31 for 21 - Welcome to Holland

Once Everleigh was born, I had people from all over telling me to read a poem entitled "Welcome to Holland". Only, since I'm not really much of a poetry person, I never got around to it. Well, just recently, I decided to sit down and read it. Originally written for autism, it seems to pertain to raising a child with any sort of special need/disability. Here it is for you to read along with me:


I am often asked to describe the experience of raising a child with a disability – to try to help people who have not shared that unique experience to understand it, to imagine how it would feel. It's like this…
When you're going to have a baby, it's like planning a fabulous vacation trip – to Italy. You buy a bunch of guidebooks and make your wonderful plans. The Coliseum, the Michelangelo David, the gondolas in Venice. You may learn some handy phrases in Italian. It's all very exciting.

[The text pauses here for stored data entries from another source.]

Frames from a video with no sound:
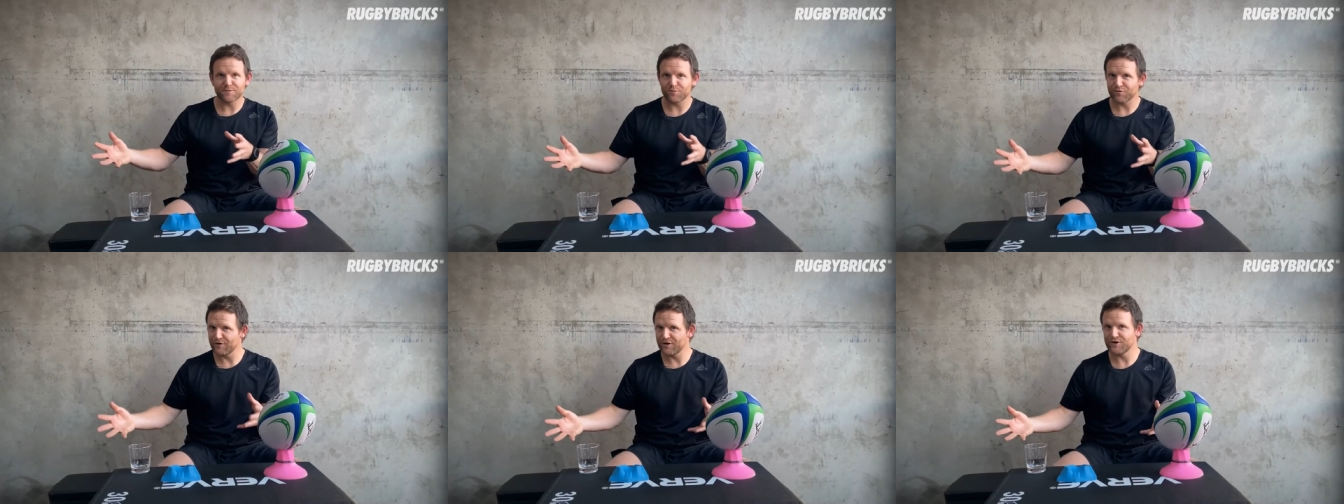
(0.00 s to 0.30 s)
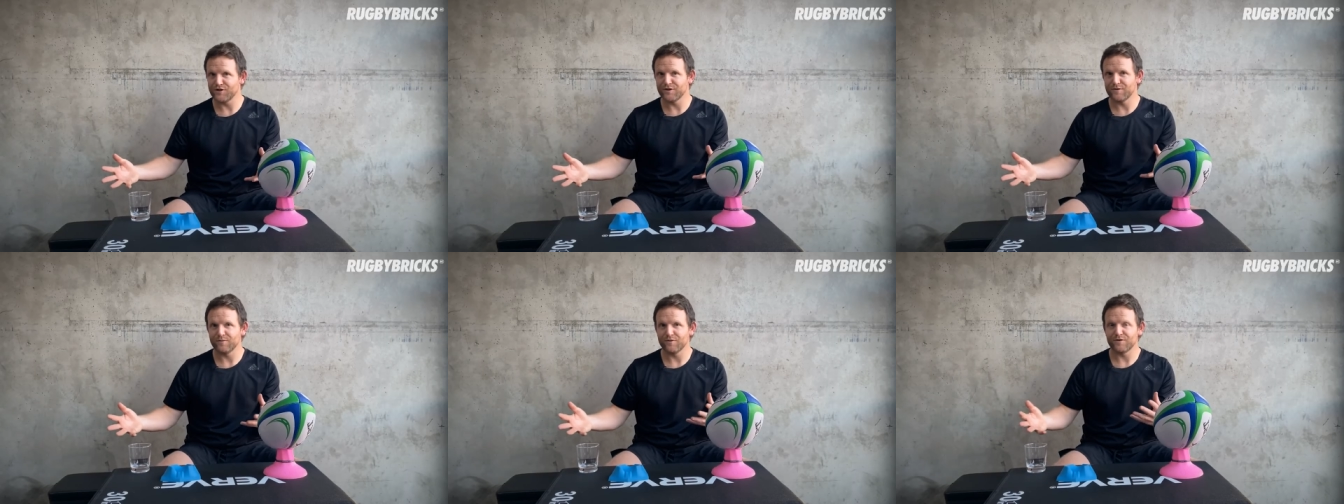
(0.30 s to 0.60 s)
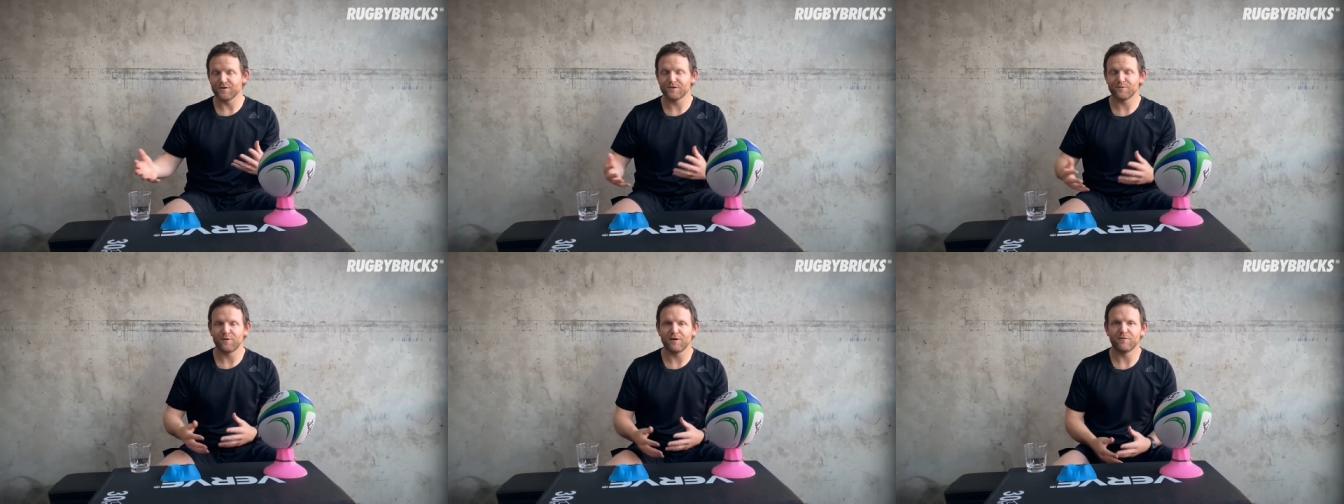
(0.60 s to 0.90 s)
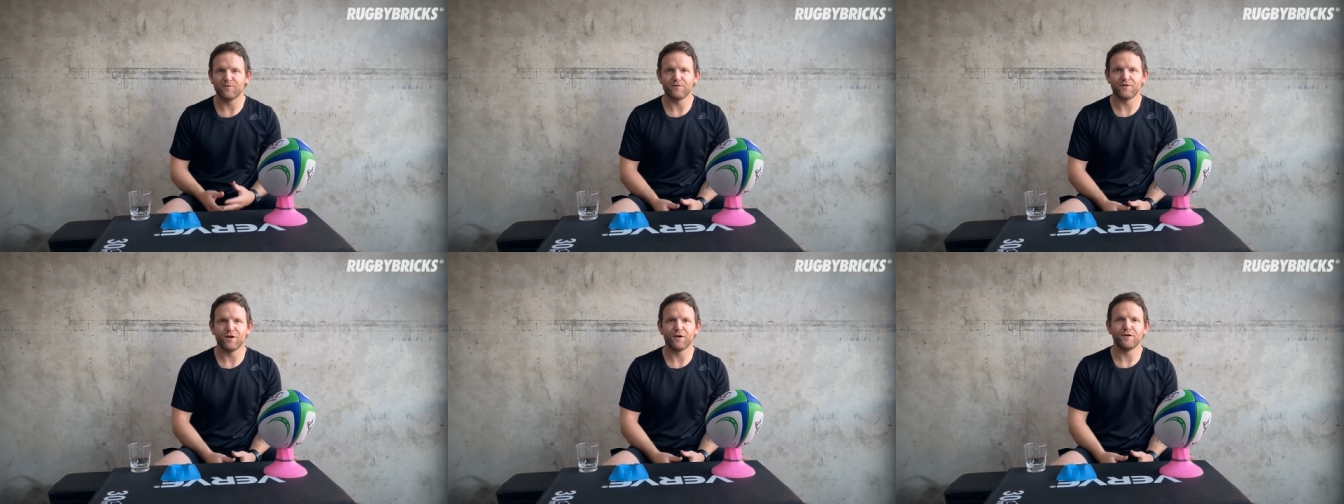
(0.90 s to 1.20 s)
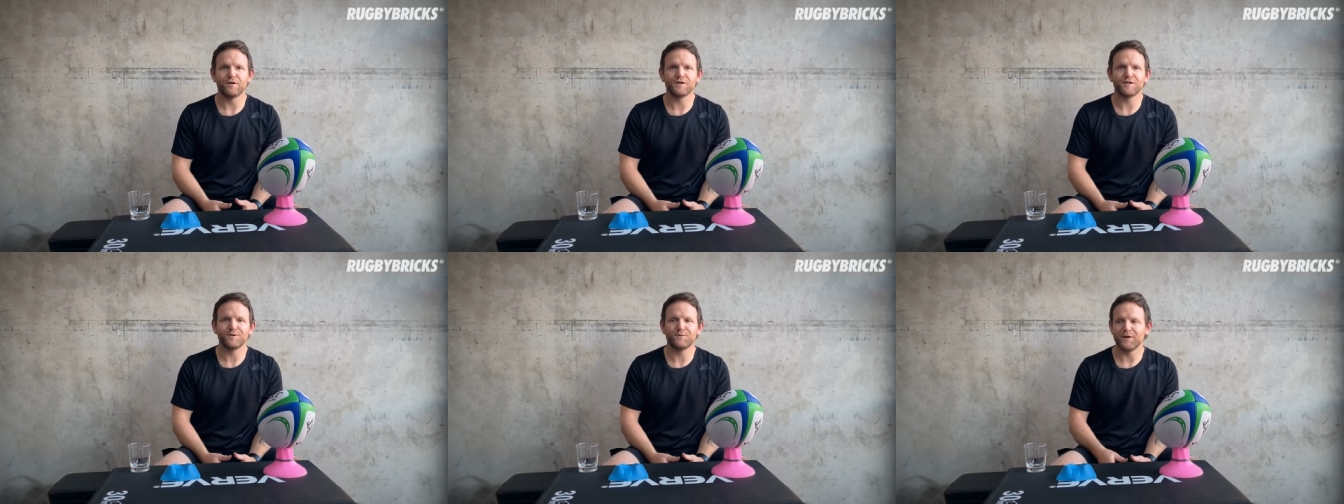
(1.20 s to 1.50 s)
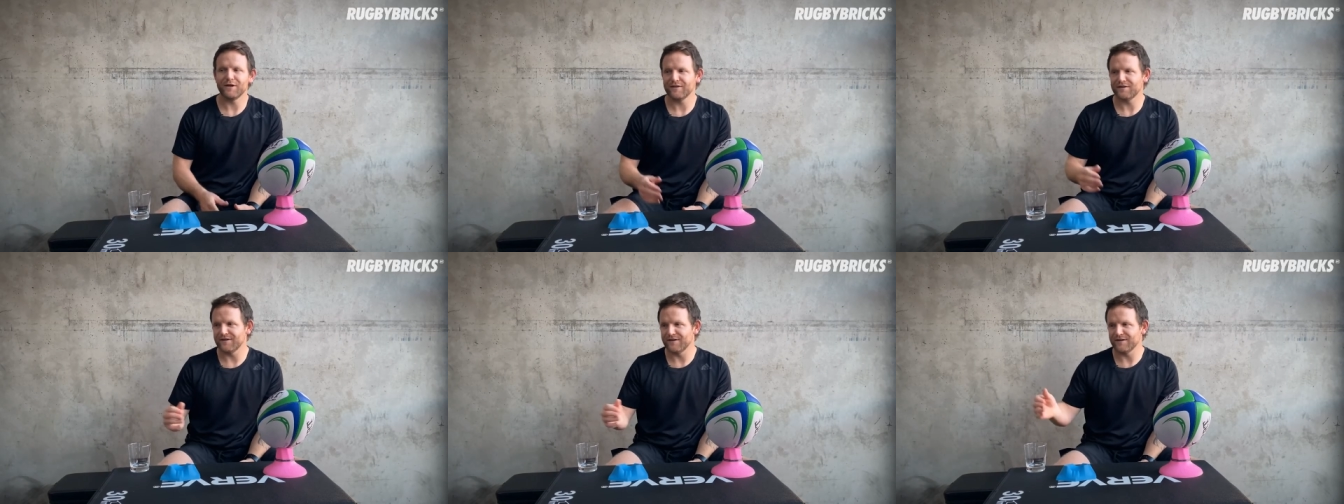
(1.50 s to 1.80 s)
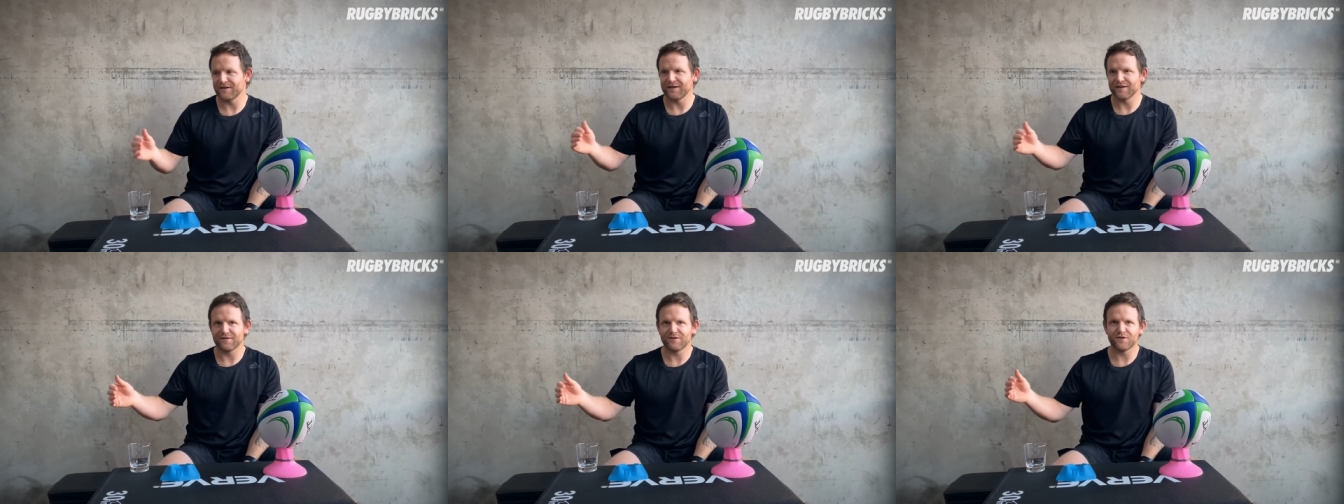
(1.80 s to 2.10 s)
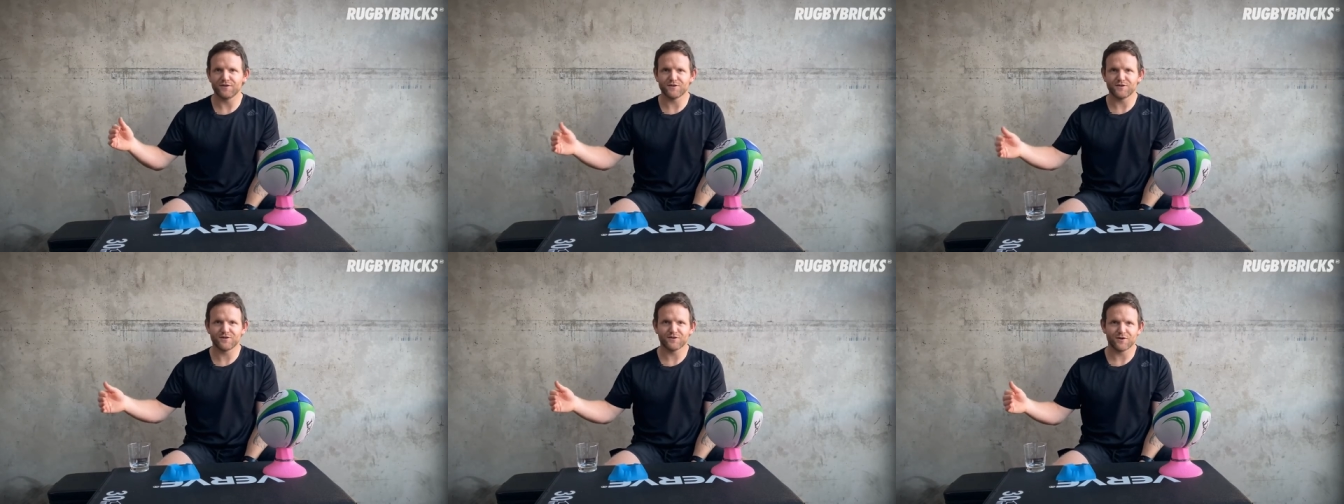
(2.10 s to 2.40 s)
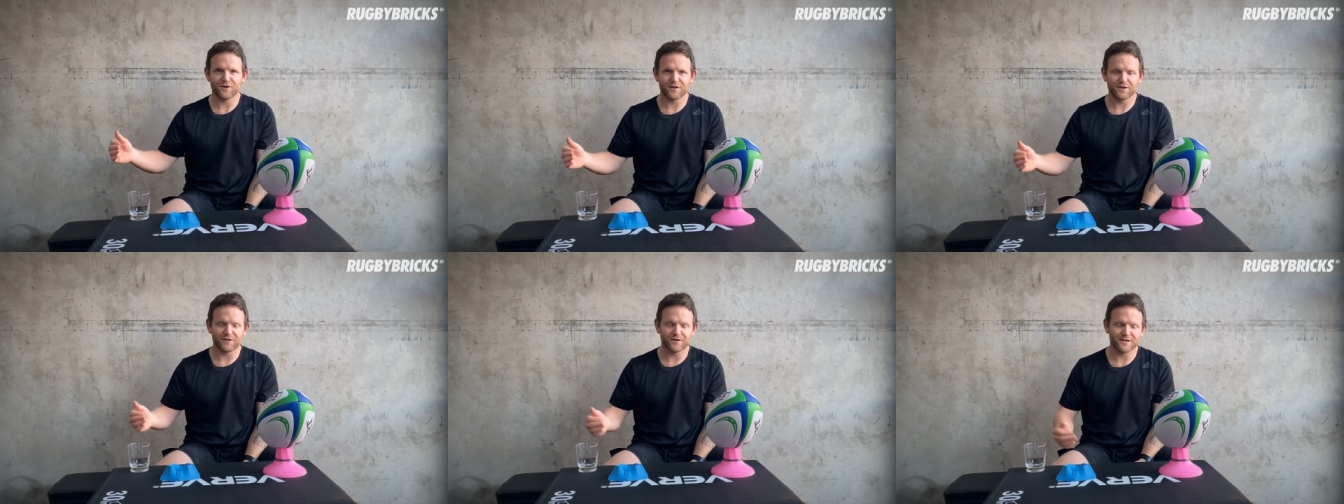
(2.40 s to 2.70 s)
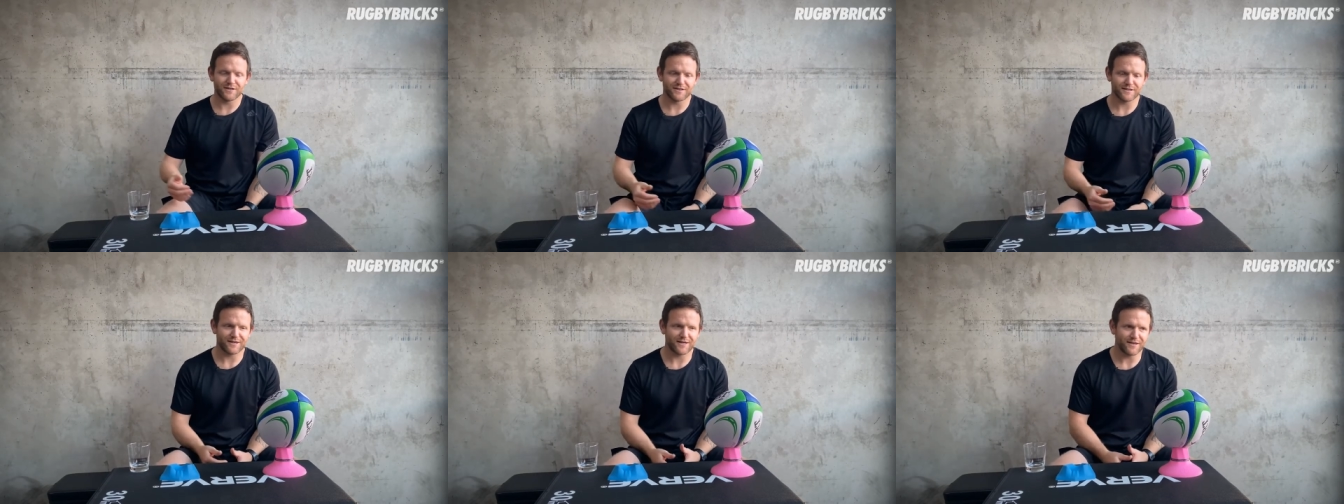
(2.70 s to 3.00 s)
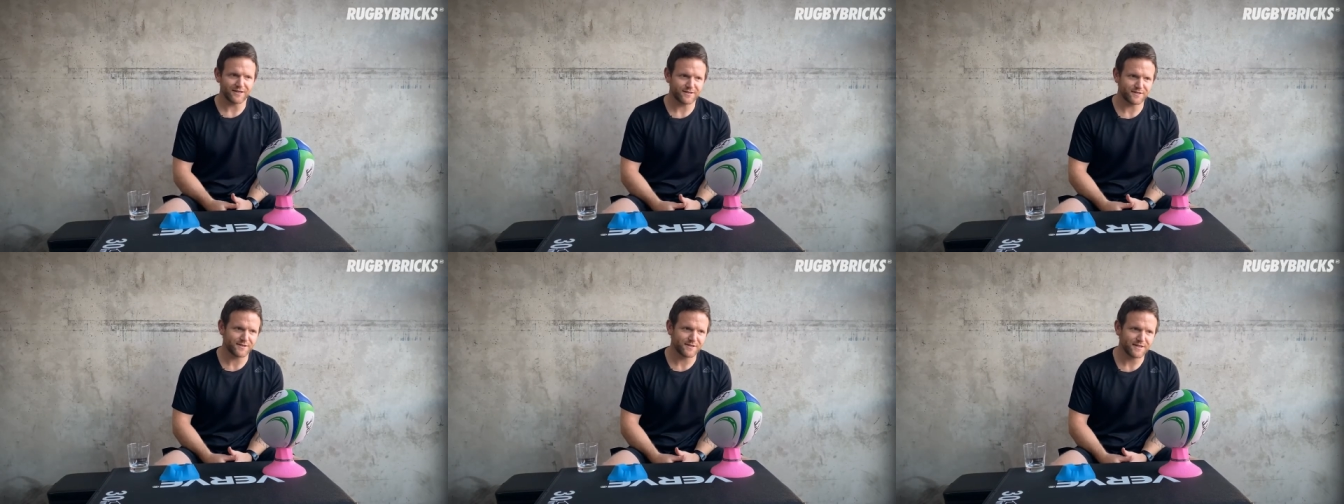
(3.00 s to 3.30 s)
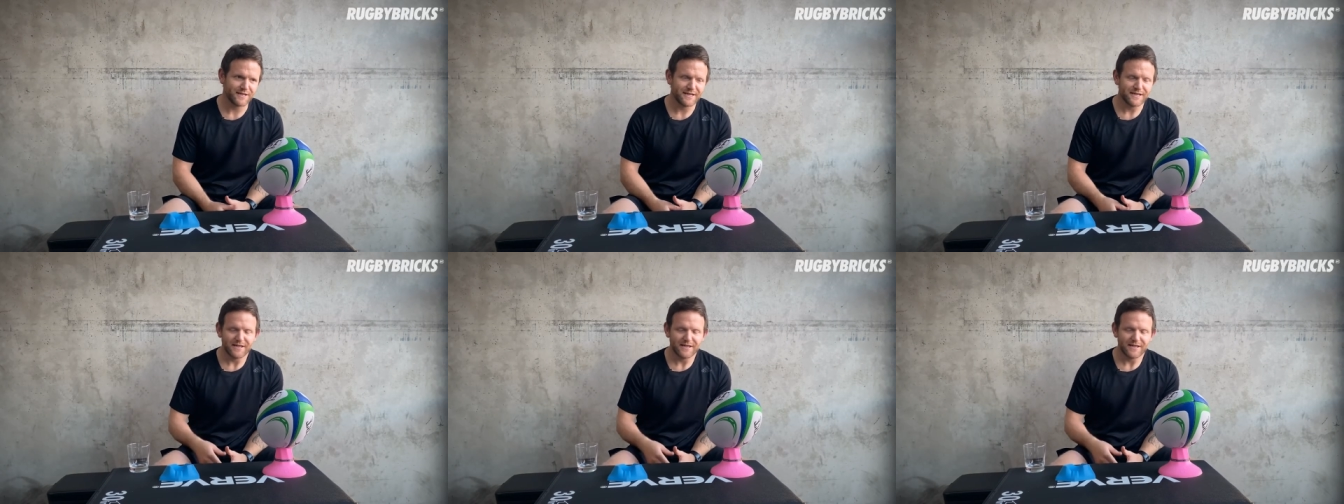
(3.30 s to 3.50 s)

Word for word: pressure because people don't expect you to get those sideline kicks.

After months of eager anticipation, the day finally arrives. You pack your bags and off you go. Several hours later, the plane lands. The stewardess comes in and says, "Welcome to Holland."

"Holland?!" you say. "What do you mean, Holland?" I signed up for Italy! I'm supposed to be in Italy. All my life I've dreamed of going to Italy.

But there's been a change in the flight plan. They've landed in Holland and there you must stay.
The important thing is that they haven't taken you to some horrible, disgusting, filthy place, full of pestilence, famine and disease. It's just a different place.
So you must go out and buy a new guidebook. And you must learn a whole new language. And you will meet a whole new group of people you would never have met. It's just a different place. It's slower paced than Italy, less flashy than Italy. But after you've been there for a while and you catch your breath, you look around, and you begin to notice that Holland has windmills, Holland has tulips, Holland even has Rembrandts. But everyone you know is busy coming and going from Italy, and they're all bragging about what a wonderful time they had there. And for the rest of your life you will say, "Yes, that's where I was supposed to go. That's what I had planned." The pain of that will never, ever, go away, because the loss of that dream is a very significant loss. But if you spend your life mourning the fact that you didn't get to Italy, you may never be free to enjoy the very special, the very lovely things about Holland.

Written by Emily Perl Kingsley

And it really is so true. Okay, so I really did have to mourn the 'loss' of the baby I thought I was going to have (a boy. His name was going to be Noah. I was convinced), a baby who was 'perfect' and had nothing wrong with them. That was my Italy. But instead, I ended up in Holland. With a little girl, Everleigh. 10 fingers, 10 toes, 2 eyes and ears etc. She's got all the bits and pieces she's supposed to. AND, she has a little bit extra. That third copy of the 21st chromosome. You know what? I was so upset that I ended up in Holland when I was expecting Italy, that I never stopped until recently to realize that there is nothing wrong with Holland. There are similarities, there are differences. But the most important part is that they are both geographical locations. That is the most important similarity of all.
Everleigh may not be "typical". She has 47 chromosomes instead of 46. She may have to work a little harder to achieve the same milestones that other kids do. But she'll get there. And really, what difference does the journey matter when the end result is the same?